In today’s world, companies and organizations share huge amounts of data, often believing it’s safe because they’ve “anonymized” it. Just strip out the names and addresses, right? Not so fast. One researcher, Latanya Sweeney from Carnegie Mellon University, proved just how easy it is to re-identify people—even with only a few demographic details.
Let’s dive into what her study found and what it means for all of us.
Sweeney’s research—aptly titled “Simple Demographics Often Identify People Uniquely”—is eye-opening. Using just three common data points—ZIP code, gender, and date of birth—she was able to pinpoint individuals with a startling level of accuracy. In fact, her analysis of U.S. Census data showed that 87% of the U.S. population could be uniquely identified using just those three fields. That’s nearly 9 out of 10 people!

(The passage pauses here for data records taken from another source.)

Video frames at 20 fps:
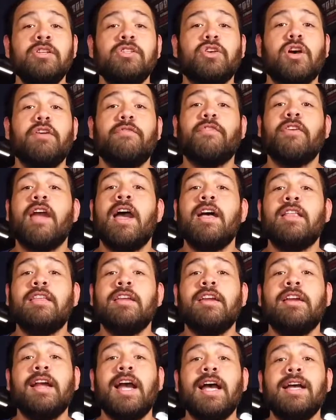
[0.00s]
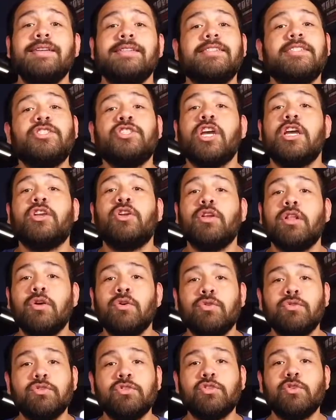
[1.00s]
So if you're out there, guys, check your
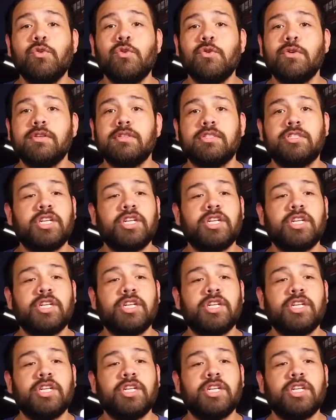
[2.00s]
local stores.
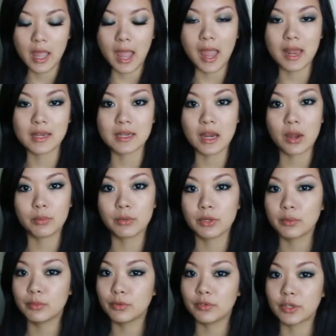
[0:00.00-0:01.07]
And now I'm
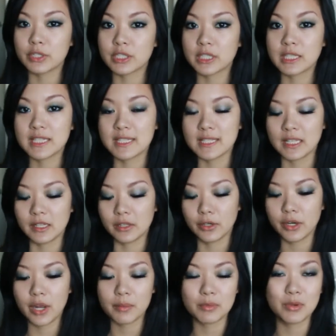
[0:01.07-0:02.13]
going to move on to
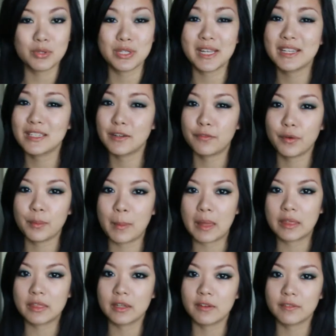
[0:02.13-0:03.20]
concealer. I'm using a different
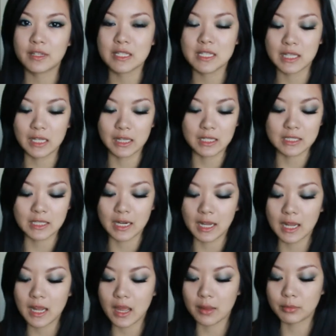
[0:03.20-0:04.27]
method of concealing
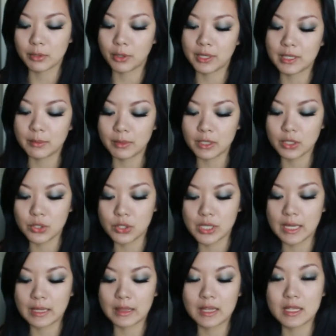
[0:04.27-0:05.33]
today. I'm going to be
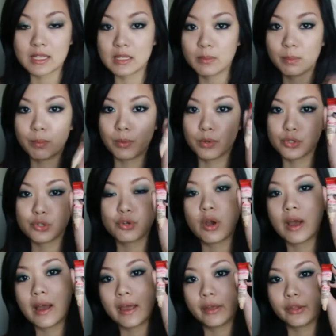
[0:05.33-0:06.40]
using this
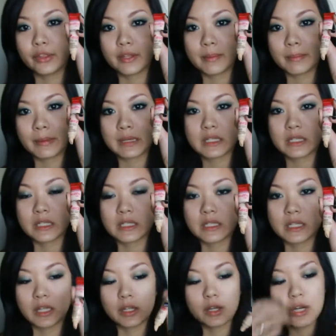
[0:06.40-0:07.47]
Bourjois Healthy Mix
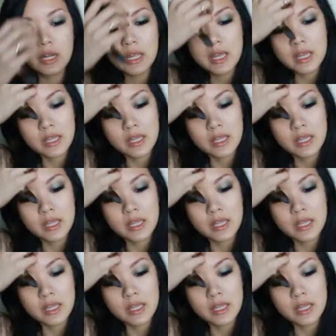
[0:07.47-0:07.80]
Concealer.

If you widen the area to a city or town level, over half (about 53%) of people are still uniquely identifiable using just gender and birth date. Even at the broader county level, 1 in 5 could still be singled out.
About 53% of people are still uniquely identifiable using just gender and birth date. Even at the broader county level, 1 in 5 could still be singled out.
Think about the types of data we’re constantly sharing, even in the healthcare world. It’s common practice for health data to be “de-identified” before being shared for research or other purposes. Typically, this means removing direct identifiers like your name or social security number. But what if your ZIP code, gender, and birth date are still in there?
Sweeney showed how easy it is to link these attributes to publicly available records. For example, she bought a voter registration list for just $20 that contained names, addresses, and birth dates. When she cross-referenced it with a supposedly “anonymous” health dataset that had only ZIP, gender, and birth date, it became simple to identify people and connect sensitive medical records to real names.